Stored items from a collection:

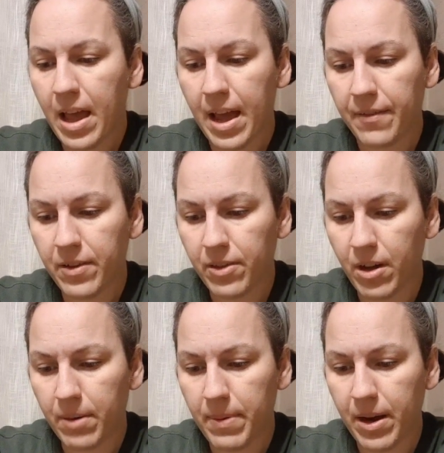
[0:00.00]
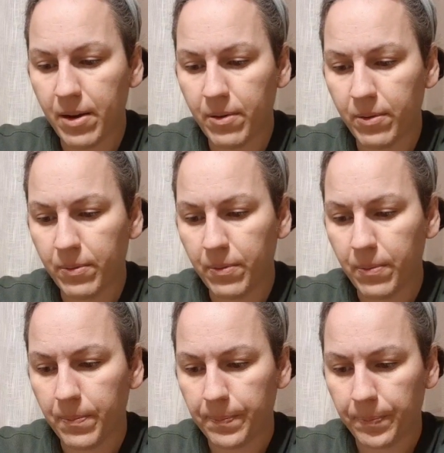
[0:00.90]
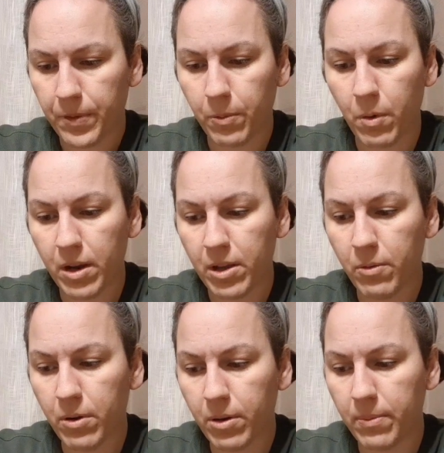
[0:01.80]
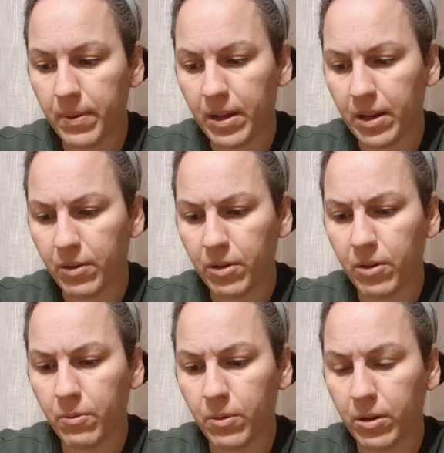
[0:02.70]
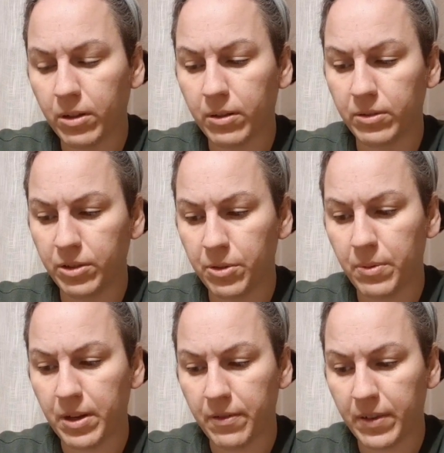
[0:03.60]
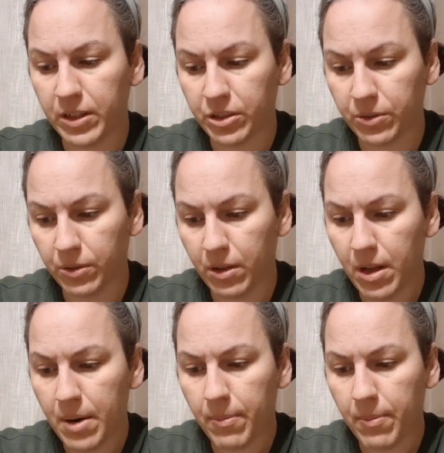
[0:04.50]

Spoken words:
Have you thought about what you will do when you finish school?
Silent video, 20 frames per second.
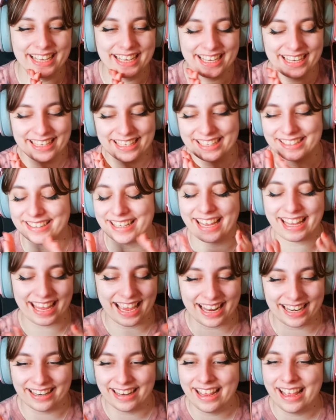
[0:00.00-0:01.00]
because uh,
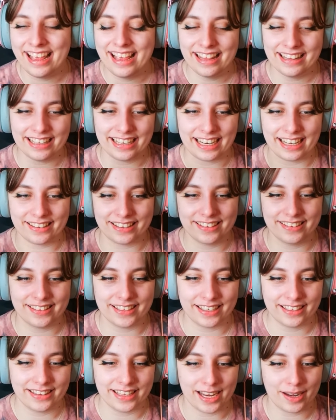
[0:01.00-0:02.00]
again like as I
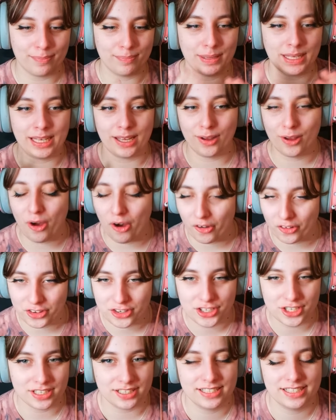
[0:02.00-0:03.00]
said like being
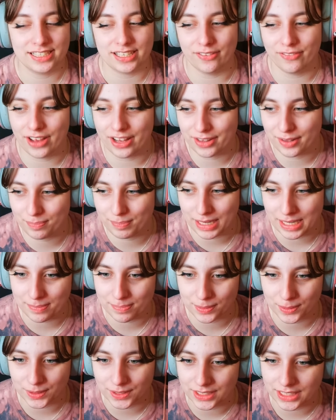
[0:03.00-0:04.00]
conscious of other
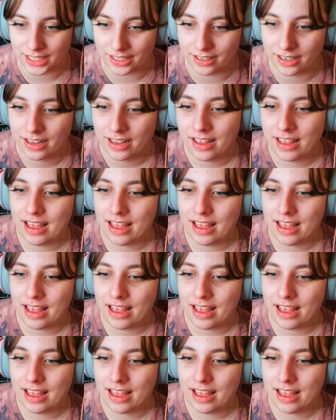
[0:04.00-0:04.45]
people and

- [WHAT TO DO]: All entries should be restated word for word; no images belong in the copy.

- [COMPLETED EXERCISE]:
[0:00.00]
[0:00.90]
[0:01.80]
[0:02.70]
[0:03.60]
[0:04.50]

Spoken words:
Have you thought about what you will do when you finish school?
Silent video, 20 frames per second.
[0:00.00-0:01.00]
because uh,
[0:01.00-0:02.00]
again like as I
[0:02.00-0:03.00]
said like being
[0:03.00-0:04.00]
conscious of other
[0:04.00-0:04.45]
people and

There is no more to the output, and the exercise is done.